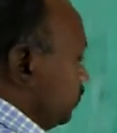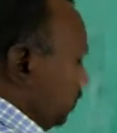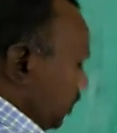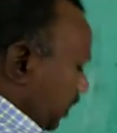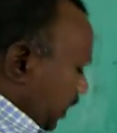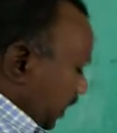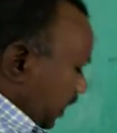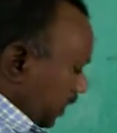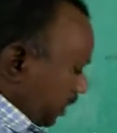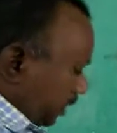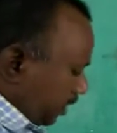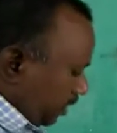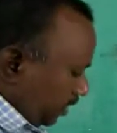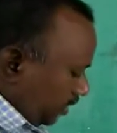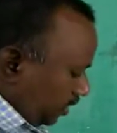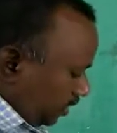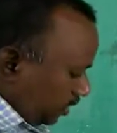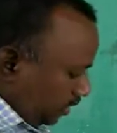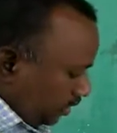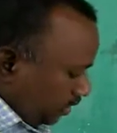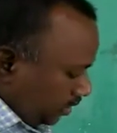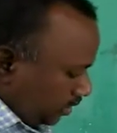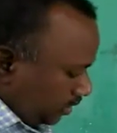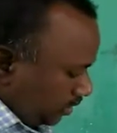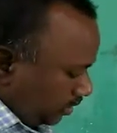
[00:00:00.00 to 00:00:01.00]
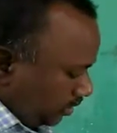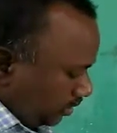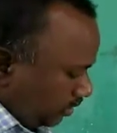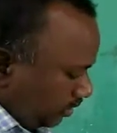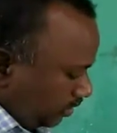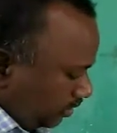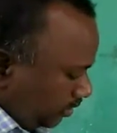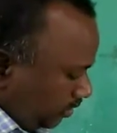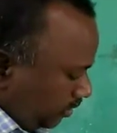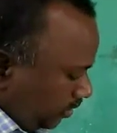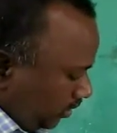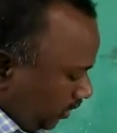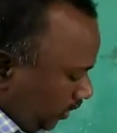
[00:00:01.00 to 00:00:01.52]
and
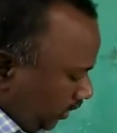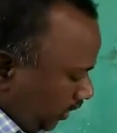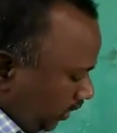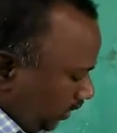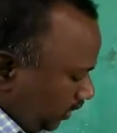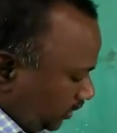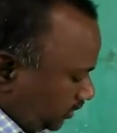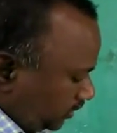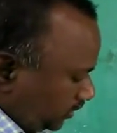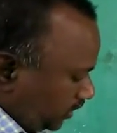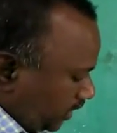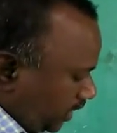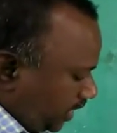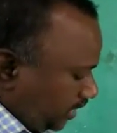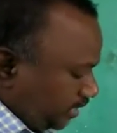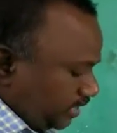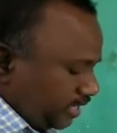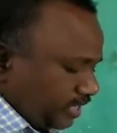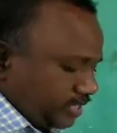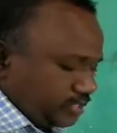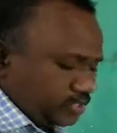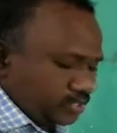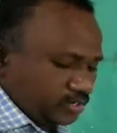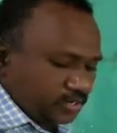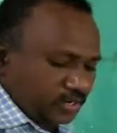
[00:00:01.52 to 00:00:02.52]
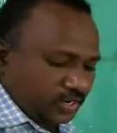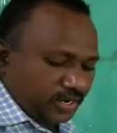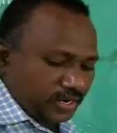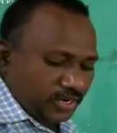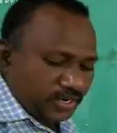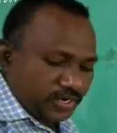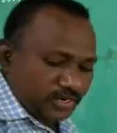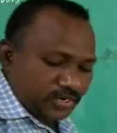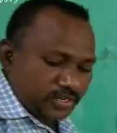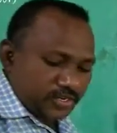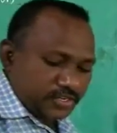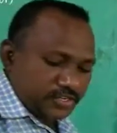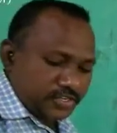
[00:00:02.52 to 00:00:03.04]
it is said that, children,
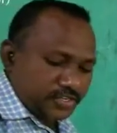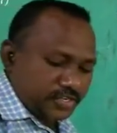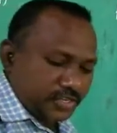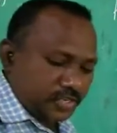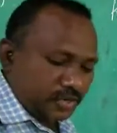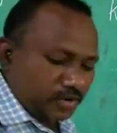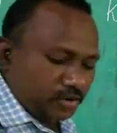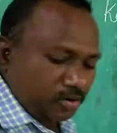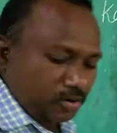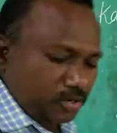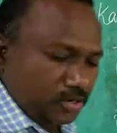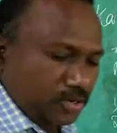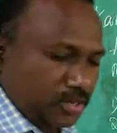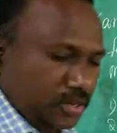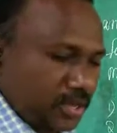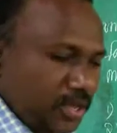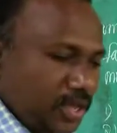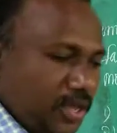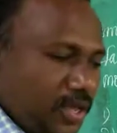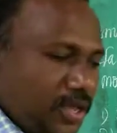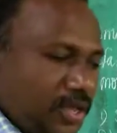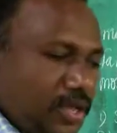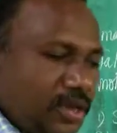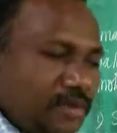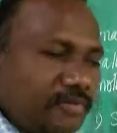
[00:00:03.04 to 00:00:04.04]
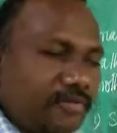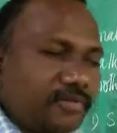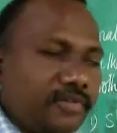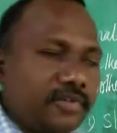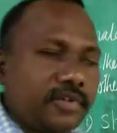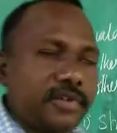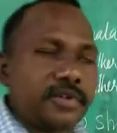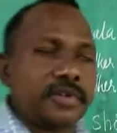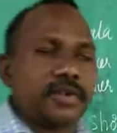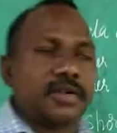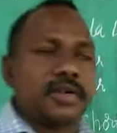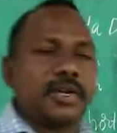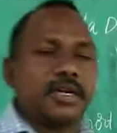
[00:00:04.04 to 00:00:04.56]
she wrote
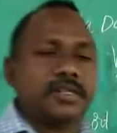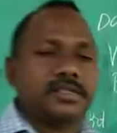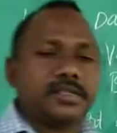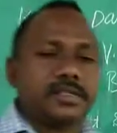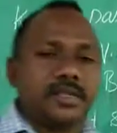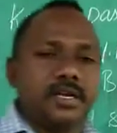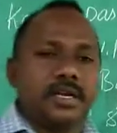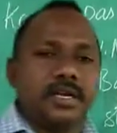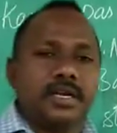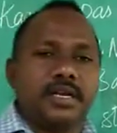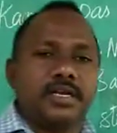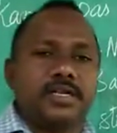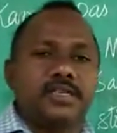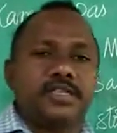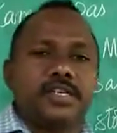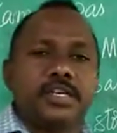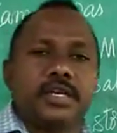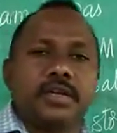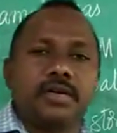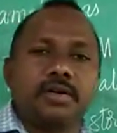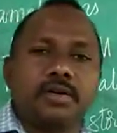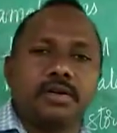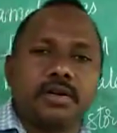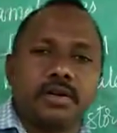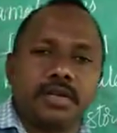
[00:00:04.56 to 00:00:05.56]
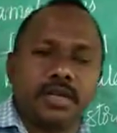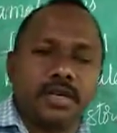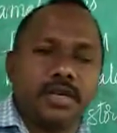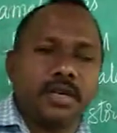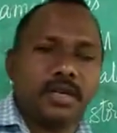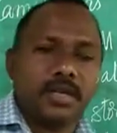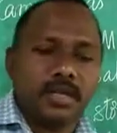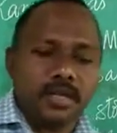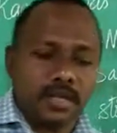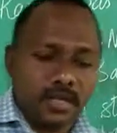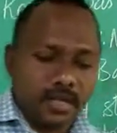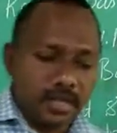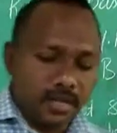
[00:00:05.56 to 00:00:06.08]
effortlessly. She wrote
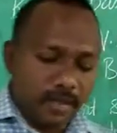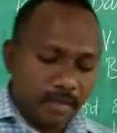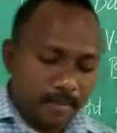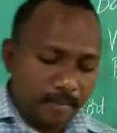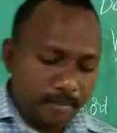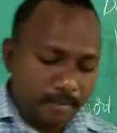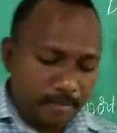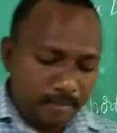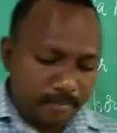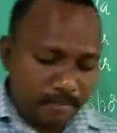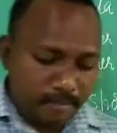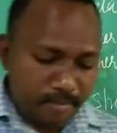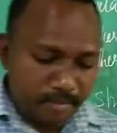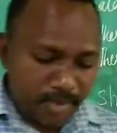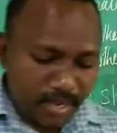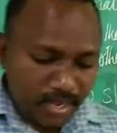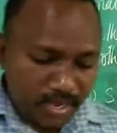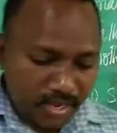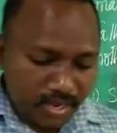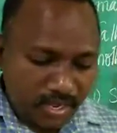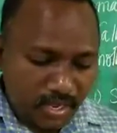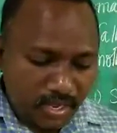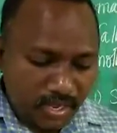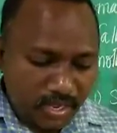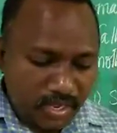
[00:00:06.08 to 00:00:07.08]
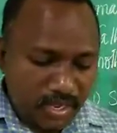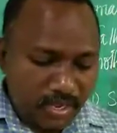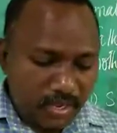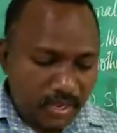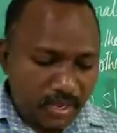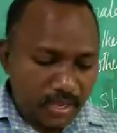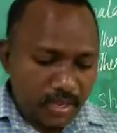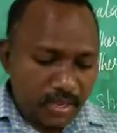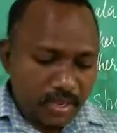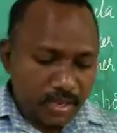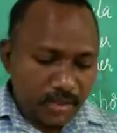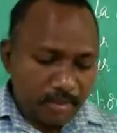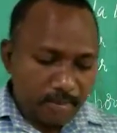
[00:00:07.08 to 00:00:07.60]

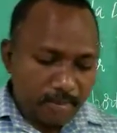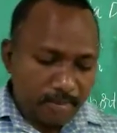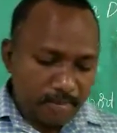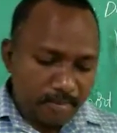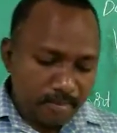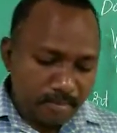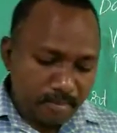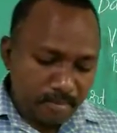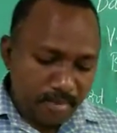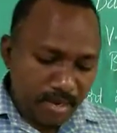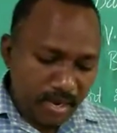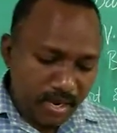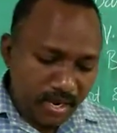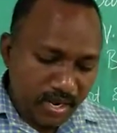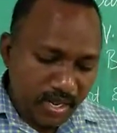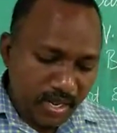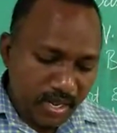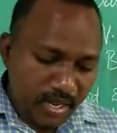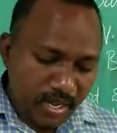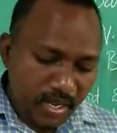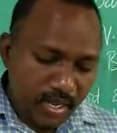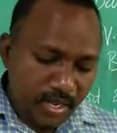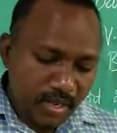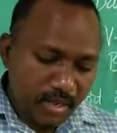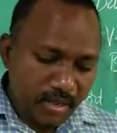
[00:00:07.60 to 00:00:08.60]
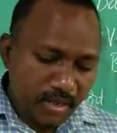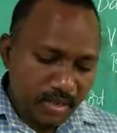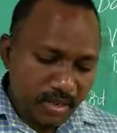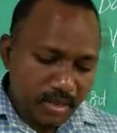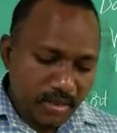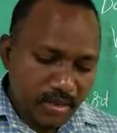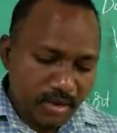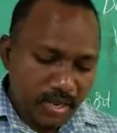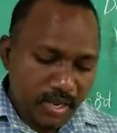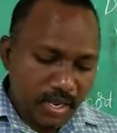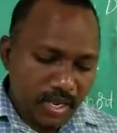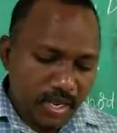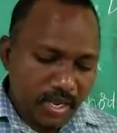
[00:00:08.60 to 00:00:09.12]
many
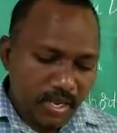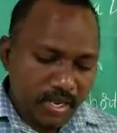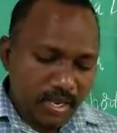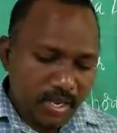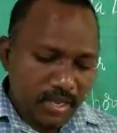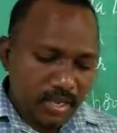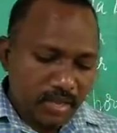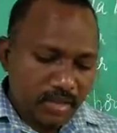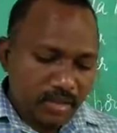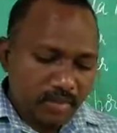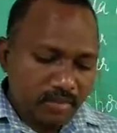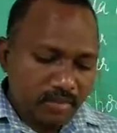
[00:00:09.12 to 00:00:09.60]
okay,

══════

ASSIGNED TASK →
Keeping pictures out, repeat exactly the lines from the one containing "[00:00:01.00 to 00:00:01.52]" through the end of the listing.

RESPONSE BOX →
[00:00:01.00 to 00:00:01.52]
and
[00:00:01.52 to 00:00:02.52]
[00:00:02.52 to 00:00:03.04]
it is said that, children,
[00:00:03.04 to 00:00:04.04]
[00:00:04.04 to 00:00:04.56]
she wrote
[00:00:04.56 to 00:00:05.56]
[00:00:05.56 to 00:00:06.08]
effortlessly. She wrote
[00:00:06.08 to 00:00:07.08]
[00:00:07.08 to 00:00:07.60]

[00:00:07.60 to 00:00:08.60]
[00:00:08.60 to 00:00:09.12]
many
[00:00:09.12 to 00:00:09.60]
okay,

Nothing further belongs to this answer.